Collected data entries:
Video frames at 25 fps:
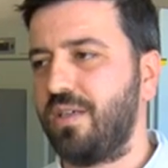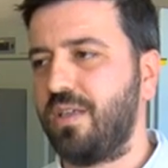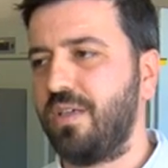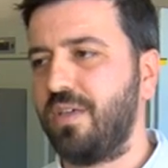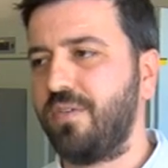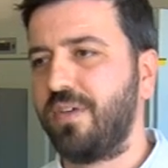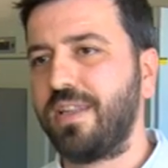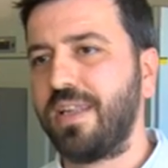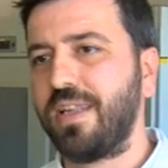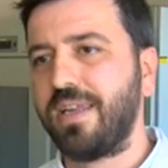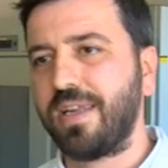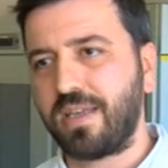
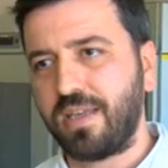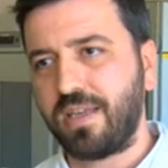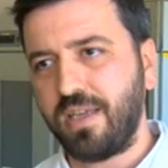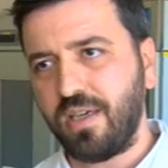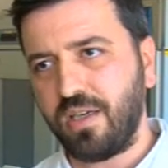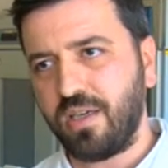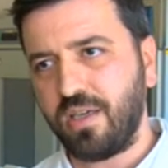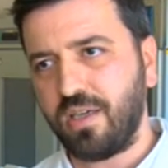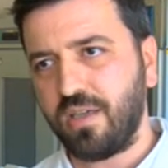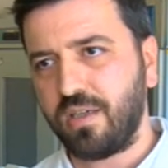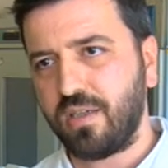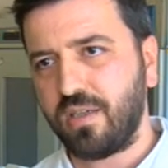
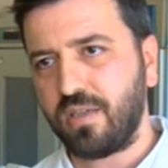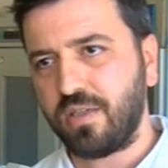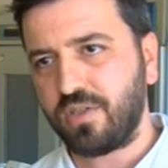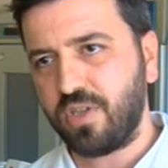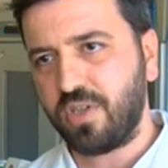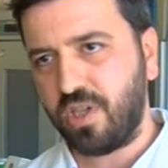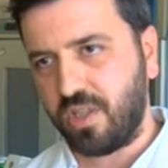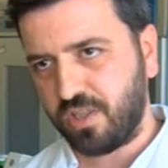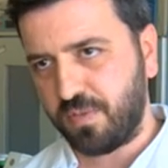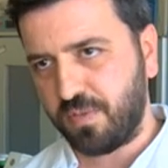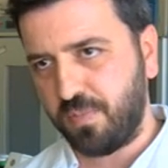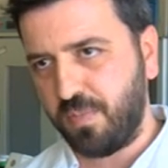ivedilikle
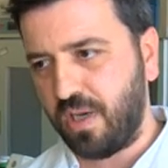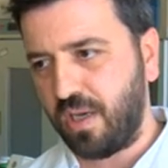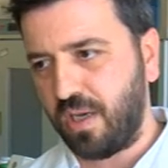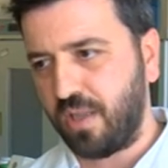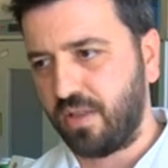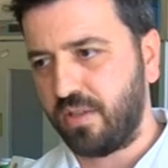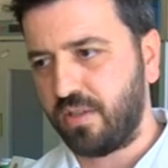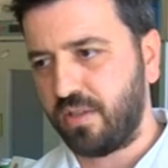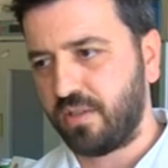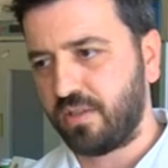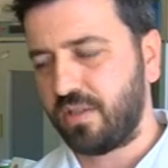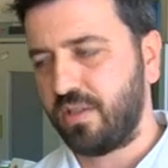çalışmaya
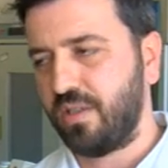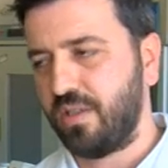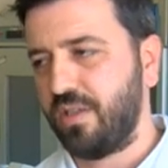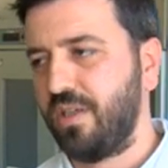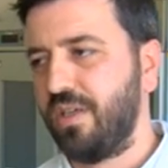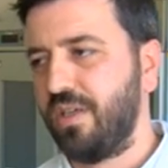alınır.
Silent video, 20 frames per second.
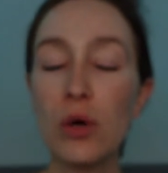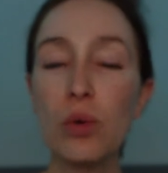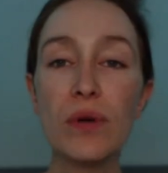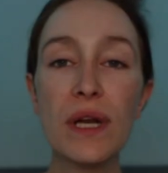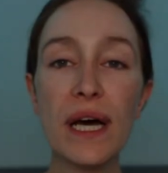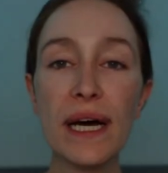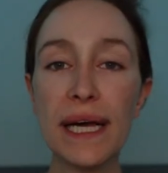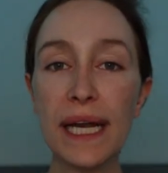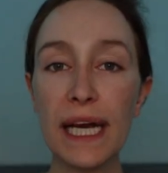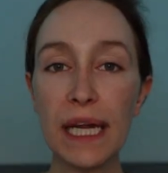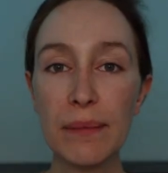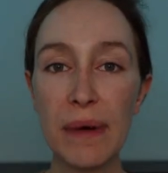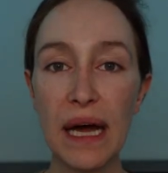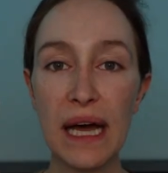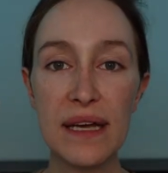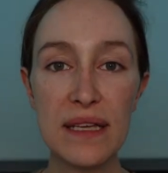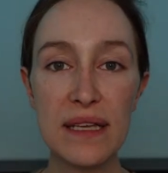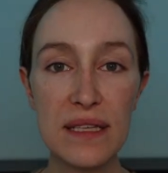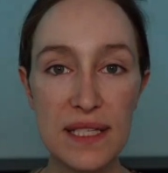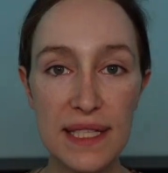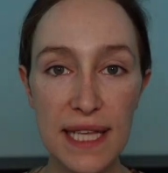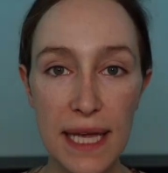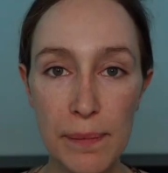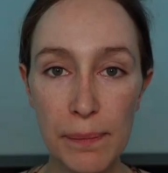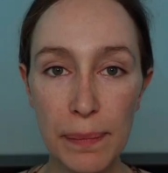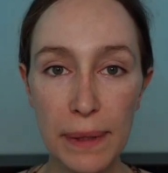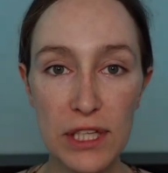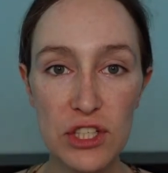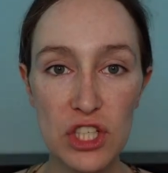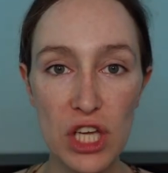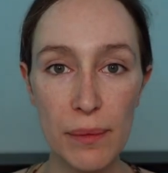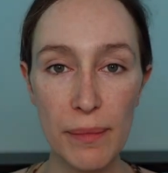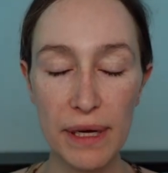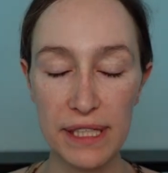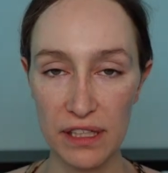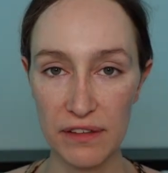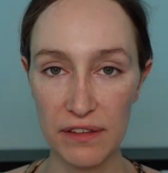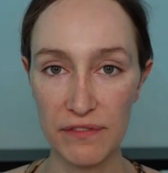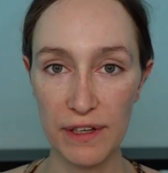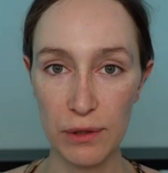una crema semplice ma
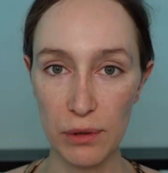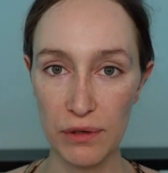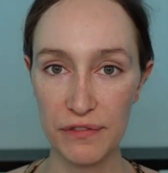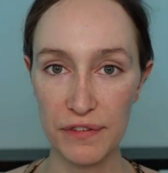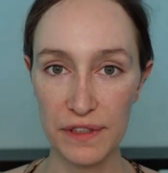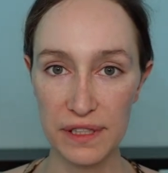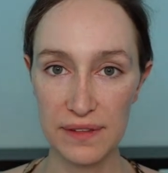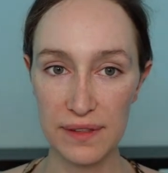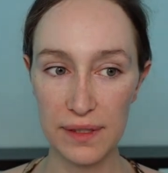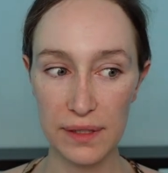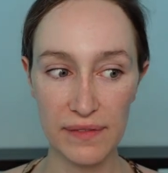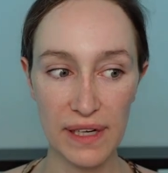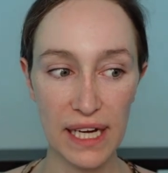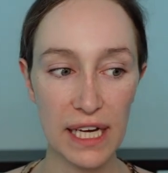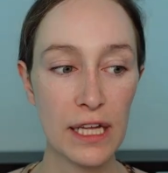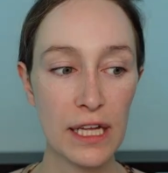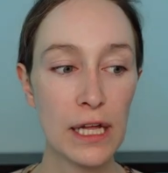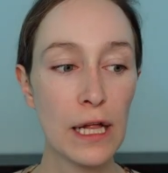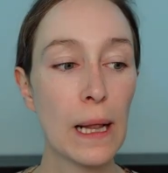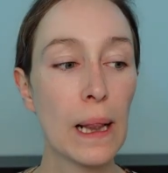davvero effettiva.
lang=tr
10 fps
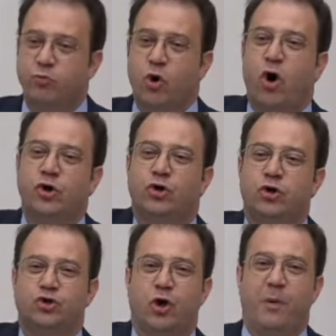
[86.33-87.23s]
Bu
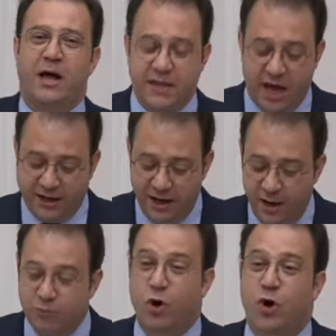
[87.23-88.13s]
onurlu çobanlar,
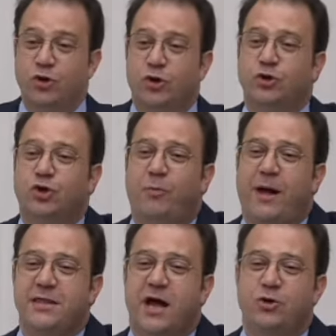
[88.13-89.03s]
bu onurlu
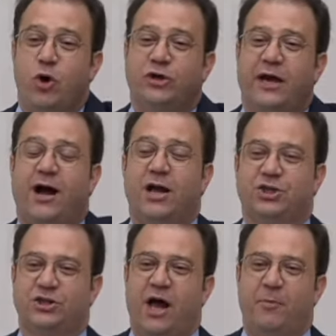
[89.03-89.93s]
çobanlar YÖK'e
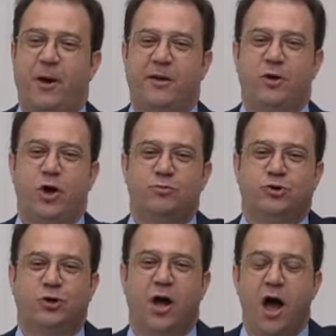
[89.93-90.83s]
karşı ne yapar biliyor
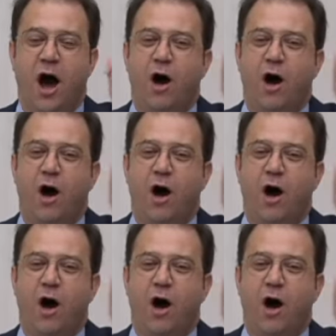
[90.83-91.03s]
musun?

▶ _Prompt_
Every record is to be repeated exactly, and no picture is carried over.

▶ _Expected answer_
Video frames at 25 fps:
ivedilikle
çalışmaya
alınır.
Silent video, 20 frames per second.
una crema semplice ma
davvero effettiva.
lang=tr
10 fps
[86.33-87.23s]
Bu
[87.23-88.13s]
onurlu çobanlar,
[88.13-89.03s]
bu onurlu
[89.03-89.93s]
çobanlar YÖK'e
[89.93-90.83s]
karşı ne yapar biliyor
[90.83-91.03s]
musun?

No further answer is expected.